Prefeitura propõe alterações na Lei de Zoneamento
Mudança concederia descontos a construtoras; entidades acusam gestão de favorecimento ao mercado imobiliário
Responsável por determinar o que pode e o que não pode ser construído na cidade, a Lei de Parcelamento, Uso e Ocupação do Solo, mais conhecida como Lei de Zoneamento, está prestes a sofrer mudanças significativas menos de dois anos depois de entrar em vigor. Neste mês, a prefeitura pretende enviar à Câmara Municipal uma proposta de alteração do texto aprovado no último ano da gestão Fernando Haddad.
Entre os pontos mais polêmicos estão a liberação de prédios mais altos no miolo dos bairros, a concessão de desconto de 30% na taxa que as construtoras pagam para poder erguer edificações maiores que o permitido (a chamada outorga onerosa) e a suspensão do limite de uma vaga de garagem por apartamento em áreas com ampla oferta de transporte público (confira mais detalhes abaixo).
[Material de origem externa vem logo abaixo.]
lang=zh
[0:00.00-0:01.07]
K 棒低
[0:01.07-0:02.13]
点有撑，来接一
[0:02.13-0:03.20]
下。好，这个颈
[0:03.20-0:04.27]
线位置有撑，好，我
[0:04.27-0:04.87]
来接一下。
A gestão João Doria alega que a atual regra desestimula a construção de novas moradias. “Mas não serão mudanças profundas, apenas pontuais”, afirma a secretária de Urbanismo e Licenciamento, Heloísa Proença.
De todos os tópicos, um dos que têm causado mais alvoroço é o da outorga onerosa. Somente em locais próximos a corredores de transporte, que correspondem a apenas 6% do território da cidade, pode-se construir quatro vezes o tamanho do terreno. No miolo dos bairros (14% do município), a permissão é de duas vezes o tamanho do lote. No restante da capital, é permitido erguer edificações com uma vez o tamanho do terreno — acima disso, é cobrada uma taxa. Até 2014, o valor médio da outorga era de 535 reais (valores atualizados) por metro quadrado excedente. Após a nova lei, o custo passou para 1 084 reais, uma alta de 102%.
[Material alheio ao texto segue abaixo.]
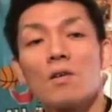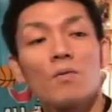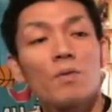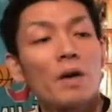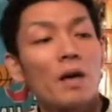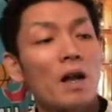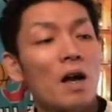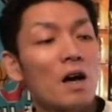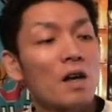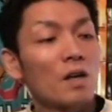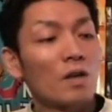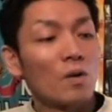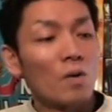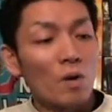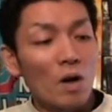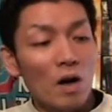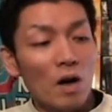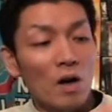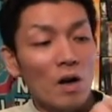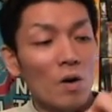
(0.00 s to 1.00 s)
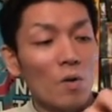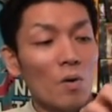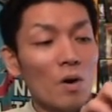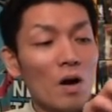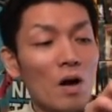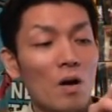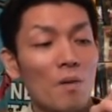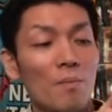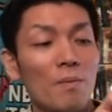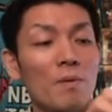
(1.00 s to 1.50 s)
フェラーリのなんかね、こ
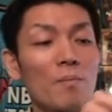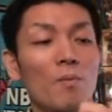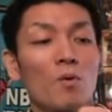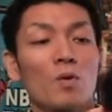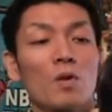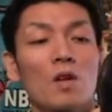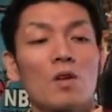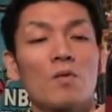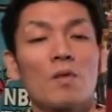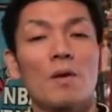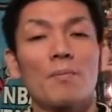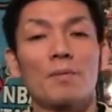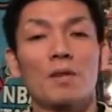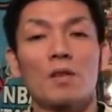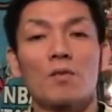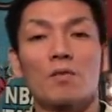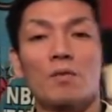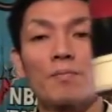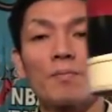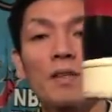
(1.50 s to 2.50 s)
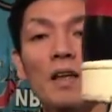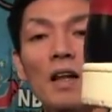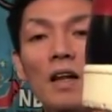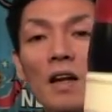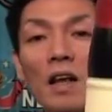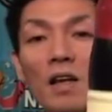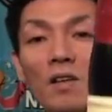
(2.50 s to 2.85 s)
れがモデルになってるみたいな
A vontade de arrecadar mais se impôs em ambas as gestões. Movimentos sociais e entidades, porém, reclamam que a prefeitura quer favorecer o mercado. “Trata-se de um feirão em que só um lado ganha”, afirma o presidente do Instituto de Arquitetos do Brasil (IAB), Fernando Túlio.
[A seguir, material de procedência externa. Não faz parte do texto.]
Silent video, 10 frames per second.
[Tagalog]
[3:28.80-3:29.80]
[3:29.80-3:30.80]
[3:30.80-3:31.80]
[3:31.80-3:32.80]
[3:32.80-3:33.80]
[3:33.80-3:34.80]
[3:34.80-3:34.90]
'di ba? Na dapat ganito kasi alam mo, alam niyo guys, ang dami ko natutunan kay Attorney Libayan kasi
Do outro lado, os empresários acenam com a possibilidade de reaquecimento do setor, após anos de crise, e um retorno financeiro para os cofres públicos. Em 2011, no auge do boom imobiliário, o município arrecadou 476 milhões de reais (em números atuais) com a taxa, destinada ao Fundo de Desenvolvimento Urbano. No ano passado, esse valor despencou para 200 milhões. “É melhor a prefeitura arrecadar mais cobrando menos imposto do que ganhar menos e exigir mais das construtoras”, afirma Flávio Amary, presidente do Secovi, o sindicato patronal da habitação.
Esses e outros tópicos foram discutidos em cinco audiências públicas realizadas pela prefeitura no fim de fevereiro. Em uma dessas reuniões, ocorrida na última segunda-feira (26) na sede da Unibes Cultural, em Pinheiros, o clima esquentou — um grupo de manifestantes levou cartazes com frases contrárias à proposta e houve bate-boca.
A intenção da prefeitura é aprovar o texto na Câmara até a metade do ano. Antes, no entanto, será preciso combinar o jogo político. “A porteira foi aberta e outras propostas devem surgir, ninguém sabe o que pode acontecer”, afirma o vereador José Police Neto, do PSD. Outro entrave é a possibilidade de a prefeitura mudar de comando, caso João Doria concorra ao governo do estado e deixe a cadeira para Bruno Covas. “A experiência mostra que, em trocas de governo, as prioridades mudam, independentemente do partido”, afirma o professor de gestão pública Marco Antonio Teixeira, da Fundação Getulio Vargas.
PRINCIPAIS PONTOS EM DISCUSSÃO
Prédios mais altos. No miolo dos bairros, o tamanho dos edifícios poderá aumentar, desde que respeitada a quantidade original de unidades prevista no projeto.
Desconto na outorga onerosa. As construtoras ganharão um abatimento de 30% na taxa que libera prédios maiores do que o permitido por lei.
Mais vagas de garagem. Cai a regra que impõe o limite de uma vaga por apartamento em áreas próximas a corredores de transporte público.
Grandes empreendimentos. Shoppings e universidades poderão ser construídos em terrenos de até 40 000 metros quadrados, o dobro do limite atual.
Fachada ativa. Desaparece a obrigatoriedade de escolas e hospitais construírem salões no térreo. Quando houver aclives e declives no terreno, a medida será facultativa.